Ce qu'il faut viser en la matière, Mesdames et Messieurs, c'est évidemment le travail de conviction auprès des employeurs. M. Poggia, reçu par la commission au printemps 2018, a lui-même indiqué que le problème principal jusqu'à présent avait été l'efficacité de l'office cantonal de l'emploi; or il s'est réjoui, lorsqu'il a été auditionné, d'annoncer que suite à une enquête réalisée par le SECO, il était apparu que les entreprises qui avaient fait appel en 2017 à l'OCE avaient été satisfaites à plus de 79%, alors que la moyenne suisse des entreprises qui font appel à leurs offices cantonaux de l'emploi ne sont satisfaites qu'à 73%.

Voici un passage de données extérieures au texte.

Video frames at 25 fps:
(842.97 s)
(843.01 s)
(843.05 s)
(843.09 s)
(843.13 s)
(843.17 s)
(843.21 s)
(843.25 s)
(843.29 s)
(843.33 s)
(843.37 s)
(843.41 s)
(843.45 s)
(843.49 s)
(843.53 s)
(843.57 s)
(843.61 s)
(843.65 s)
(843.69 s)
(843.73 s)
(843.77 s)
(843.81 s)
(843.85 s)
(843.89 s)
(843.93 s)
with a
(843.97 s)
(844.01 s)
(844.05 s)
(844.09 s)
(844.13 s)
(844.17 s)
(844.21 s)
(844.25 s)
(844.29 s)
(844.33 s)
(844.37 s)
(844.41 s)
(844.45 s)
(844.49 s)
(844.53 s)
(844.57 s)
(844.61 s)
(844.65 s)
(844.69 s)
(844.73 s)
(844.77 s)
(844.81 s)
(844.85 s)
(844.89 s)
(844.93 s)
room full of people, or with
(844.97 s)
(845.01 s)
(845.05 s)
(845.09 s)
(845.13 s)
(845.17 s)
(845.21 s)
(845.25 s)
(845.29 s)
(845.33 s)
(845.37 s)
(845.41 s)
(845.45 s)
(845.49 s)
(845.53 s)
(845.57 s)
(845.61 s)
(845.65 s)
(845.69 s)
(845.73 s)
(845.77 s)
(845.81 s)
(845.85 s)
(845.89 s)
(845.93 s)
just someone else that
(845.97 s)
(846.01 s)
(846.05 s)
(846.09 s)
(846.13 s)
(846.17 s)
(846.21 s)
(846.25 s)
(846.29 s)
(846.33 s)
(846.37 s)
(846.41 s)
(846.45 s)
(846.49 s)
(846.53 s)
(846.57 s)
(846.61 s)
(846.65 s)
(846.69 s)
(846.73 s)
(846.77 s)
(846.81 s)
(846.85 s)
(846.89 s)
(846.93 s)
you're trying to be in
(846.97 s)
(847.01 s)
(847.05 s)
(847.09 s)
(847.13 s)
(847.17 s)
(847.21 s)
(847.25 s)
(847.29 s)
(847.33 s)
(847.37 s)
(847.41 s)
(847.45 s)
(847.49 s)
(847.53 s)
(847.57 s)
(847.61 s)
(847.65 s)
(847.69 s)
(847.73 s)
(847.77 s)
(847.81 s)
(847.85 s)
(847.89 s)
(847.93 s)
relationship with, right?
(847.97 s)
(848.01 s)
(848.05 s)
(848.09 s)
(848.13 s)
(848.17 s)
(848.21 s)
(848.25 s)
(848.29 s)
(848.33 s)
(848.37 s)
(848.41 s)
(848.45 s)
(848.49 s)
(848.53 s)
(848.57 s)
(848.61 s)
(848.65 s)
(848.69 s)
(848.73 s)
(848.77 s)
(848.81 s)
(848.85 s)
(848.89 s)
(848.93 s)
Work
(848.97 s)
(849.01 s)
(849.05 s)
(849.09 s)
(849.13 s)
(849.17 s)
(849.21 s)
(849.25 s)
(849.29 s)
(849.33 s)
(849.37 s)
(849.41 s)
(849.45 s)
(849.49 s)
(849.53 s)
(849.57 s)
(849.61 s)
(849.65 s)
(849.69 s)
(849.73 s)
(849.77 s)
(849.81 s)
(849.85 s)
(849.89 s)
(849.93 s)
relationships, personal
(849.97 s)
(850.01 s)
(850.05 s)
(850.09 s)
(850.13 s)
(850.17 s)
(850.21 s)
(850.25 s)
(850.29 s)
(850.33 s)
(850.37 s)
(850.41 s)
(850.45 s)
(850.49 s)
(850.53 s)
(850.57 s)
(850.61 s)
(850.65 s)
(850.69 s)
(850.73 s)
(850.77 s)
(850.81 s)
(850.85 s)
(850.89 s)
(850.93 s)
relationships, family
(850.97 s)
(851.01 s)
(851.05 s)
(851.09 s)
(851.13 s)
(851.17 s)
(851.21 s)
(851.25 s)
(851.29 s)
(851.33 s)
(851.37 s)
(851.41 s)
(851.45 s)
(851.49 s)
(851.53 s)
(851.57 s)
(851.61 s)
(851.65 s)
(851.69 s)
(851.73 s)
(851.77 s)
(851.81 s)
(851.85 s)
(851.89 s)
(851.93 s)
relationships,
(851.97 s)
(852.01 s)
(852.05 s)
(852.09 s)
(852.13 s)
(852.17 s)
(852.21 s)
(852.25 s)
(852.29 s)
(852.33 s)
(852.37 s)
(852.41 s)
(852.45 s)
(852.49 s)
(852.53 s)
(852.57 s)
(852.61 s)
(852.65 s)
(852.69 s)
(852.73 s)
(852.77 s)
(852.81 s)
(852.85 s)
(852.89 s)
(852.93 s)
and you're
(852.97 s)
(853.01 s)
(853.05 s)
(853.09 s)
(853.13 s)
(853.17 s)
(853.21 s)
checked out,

Mesdames et Messieurs, oui, il est important, lorsque c'est possible, d'avoir une priorité cantonale, de s'assurer que les chômeurs qui sont inscrits chez nous soient choisis en premier lieu, évidemment lorsqu'ils remplissent les critères liés aux compétences et qu'ils répondent aux besoins de l'employeur. Cela ne peut se faire que par une amélioration - encore, si c'est possible - des rapports entre l'office cantonal de l'emploi et les employeurs. Taxer les employeurs qui sont déjà soumis à énormément de taxes revient à taxer l'emploi, ce n'est pas la meilleure solution pour résoudre ce problème. Le Conseil d'Etat vous invite donc à refuser l'entrée en matière sur ce projet de loi. Merci.
Le président. Merci bien. Nous passons au vote d'entrée en matière sur ce projet de loi.
Mis aux voix, le projet de loi 12017 est rejeté en premier débat par 80 non contre 9 oui et 1 abstention.